Stored data entries
····················

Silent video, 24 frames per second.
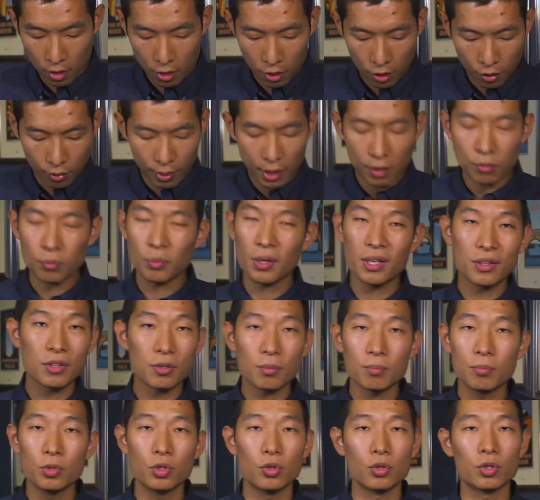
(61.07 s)
3, read their
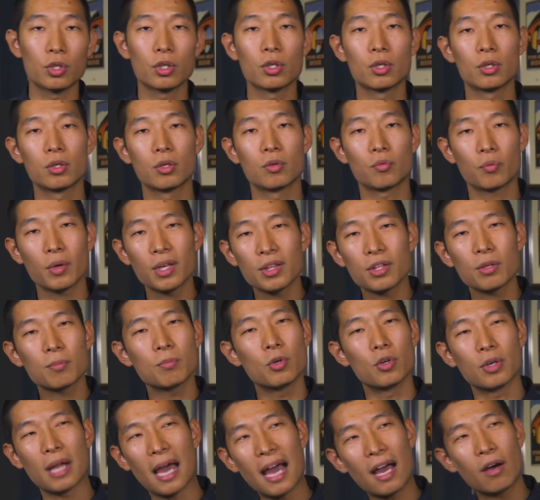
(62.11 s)
mood. Read their
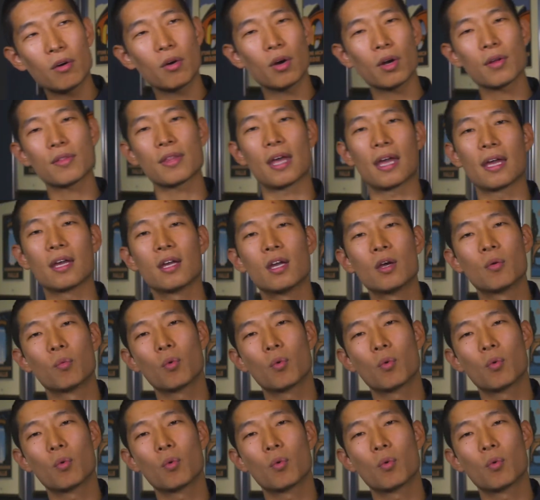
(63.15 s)
mood. How are they?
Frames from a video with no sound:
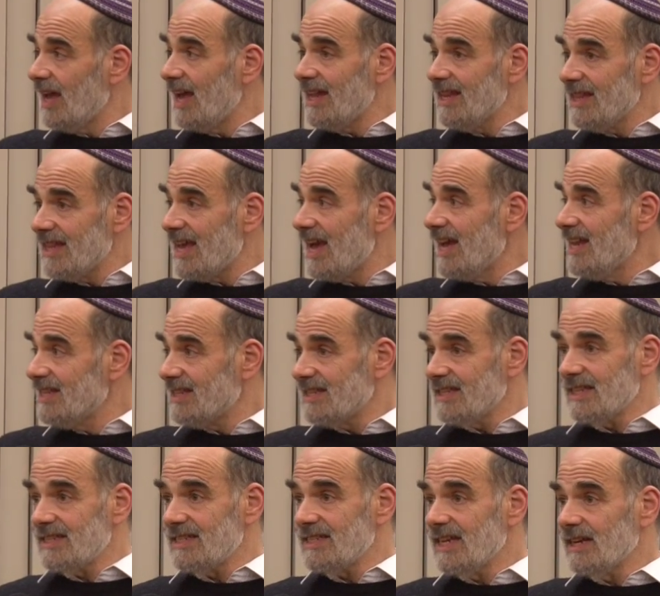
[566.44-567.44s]
in the end in
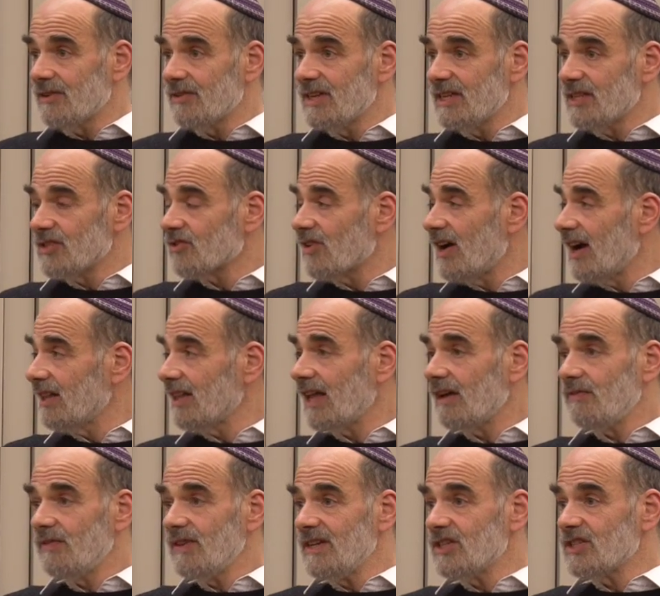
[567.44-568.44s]
this year in Israel, I
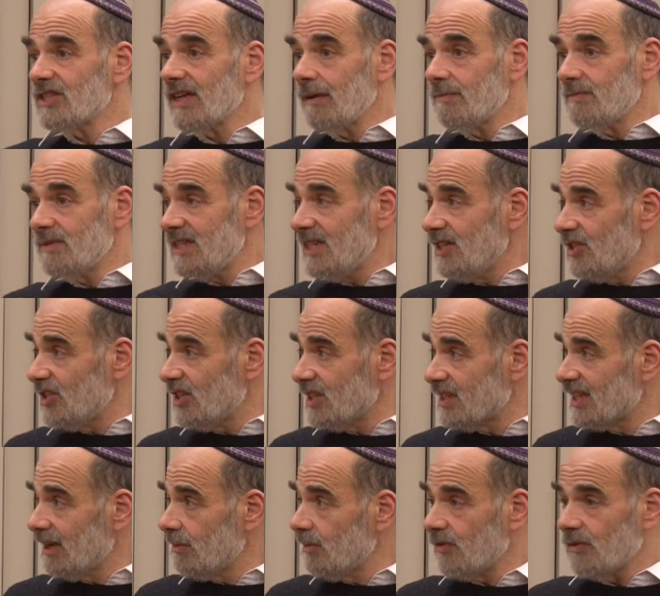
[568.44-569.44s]
finished up teaching
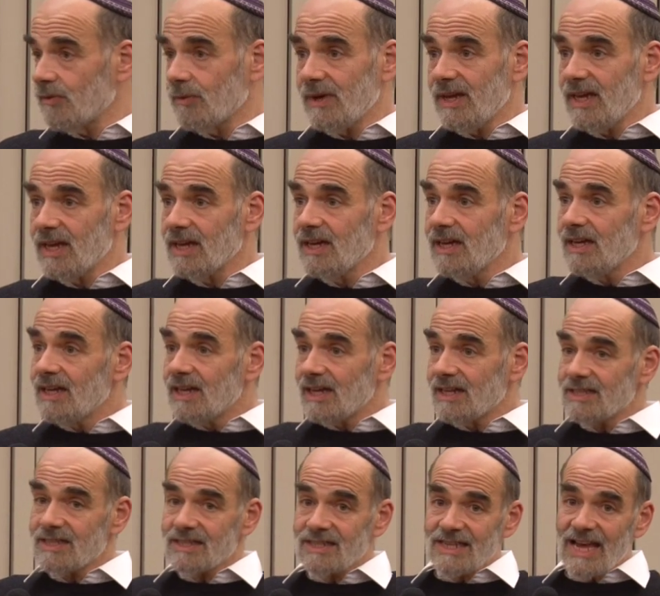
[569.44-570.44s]
some of the week,
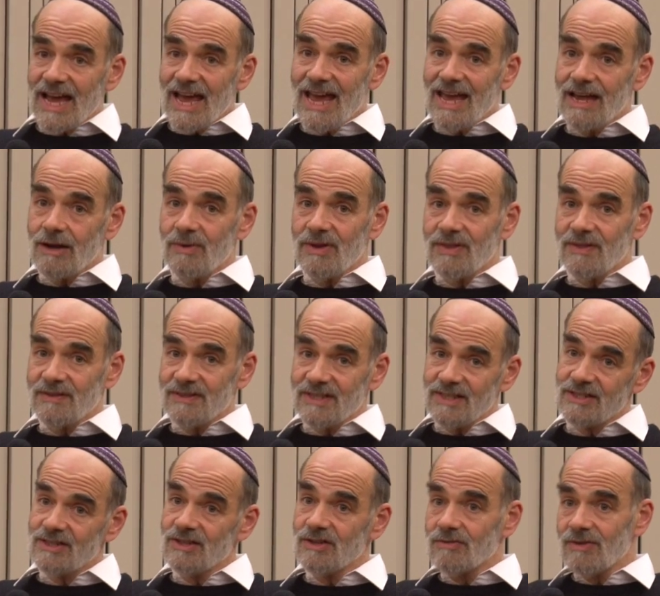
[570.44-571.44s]
and staying with
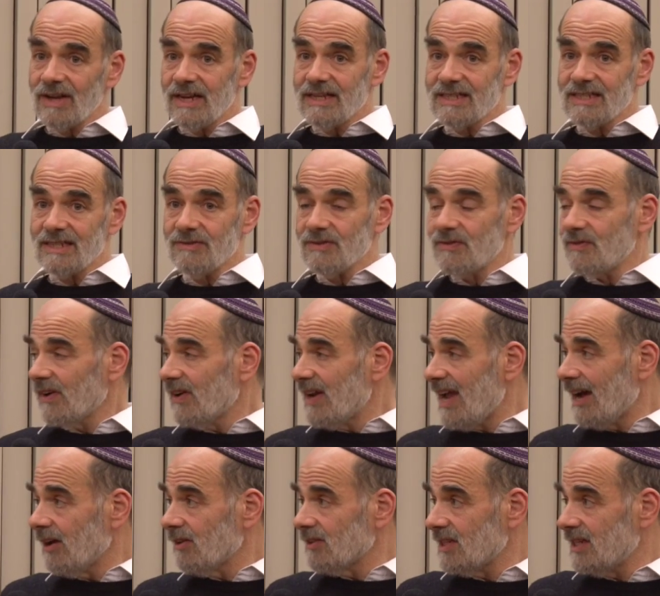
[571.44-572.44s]
distant relatives, very
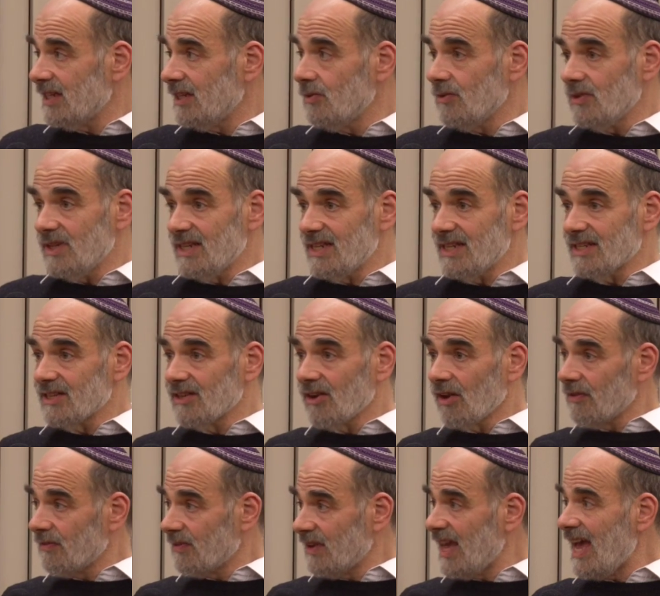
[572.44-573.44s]
elderly, who needed a lot
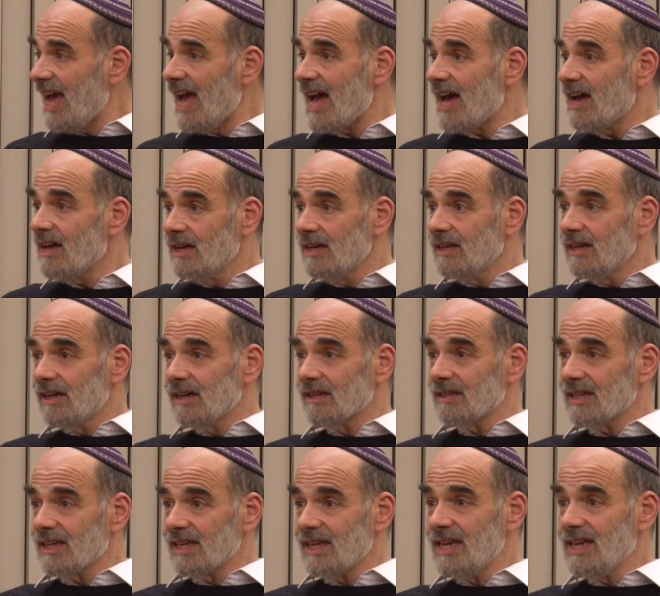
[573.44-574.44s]
of care.
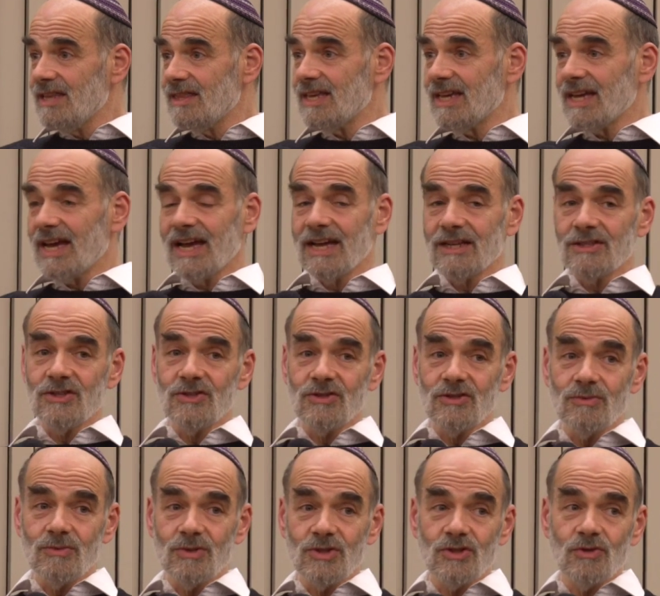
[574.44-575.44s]
And the key thing I had to
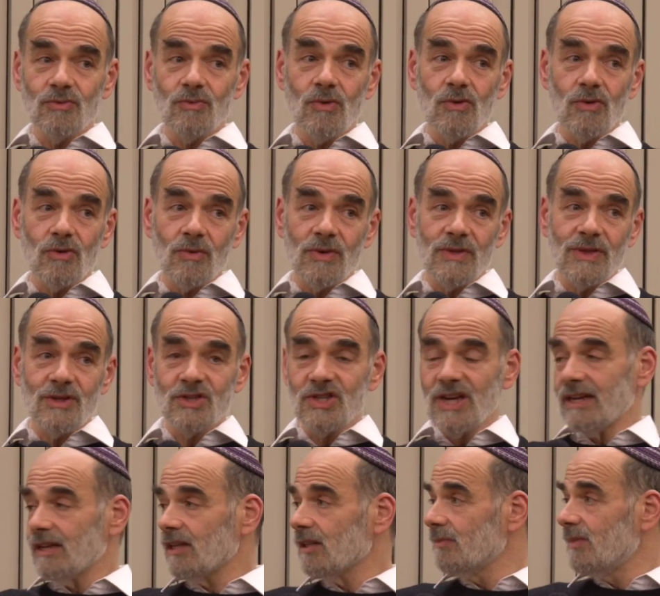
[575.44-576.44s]
do was to walk with the
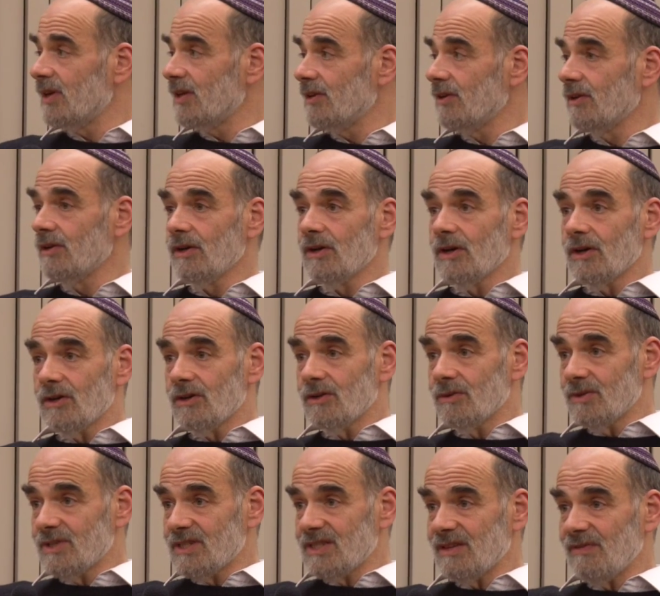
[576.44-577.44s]
gentleman who
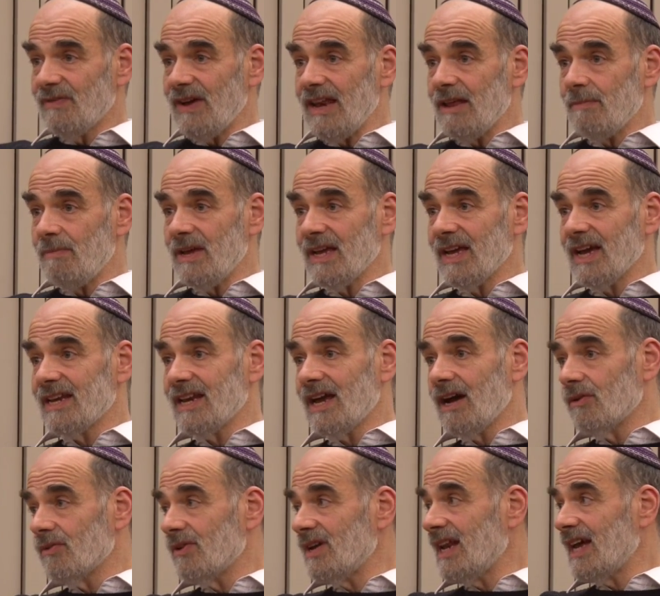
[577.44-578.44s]
was developing, I
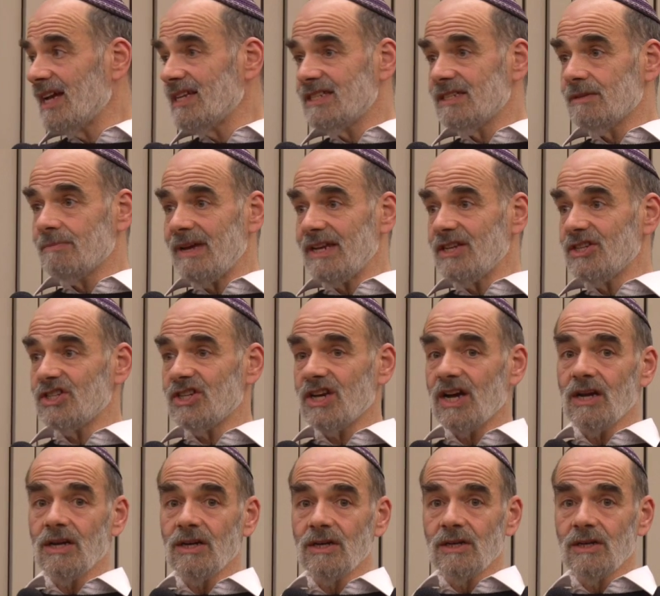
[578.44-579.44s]
now realise, dementia,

····················

When you find a line in the records that contains the word "video", copy it.

Silent video, 24 frames per second.
Frames from a video with no sound:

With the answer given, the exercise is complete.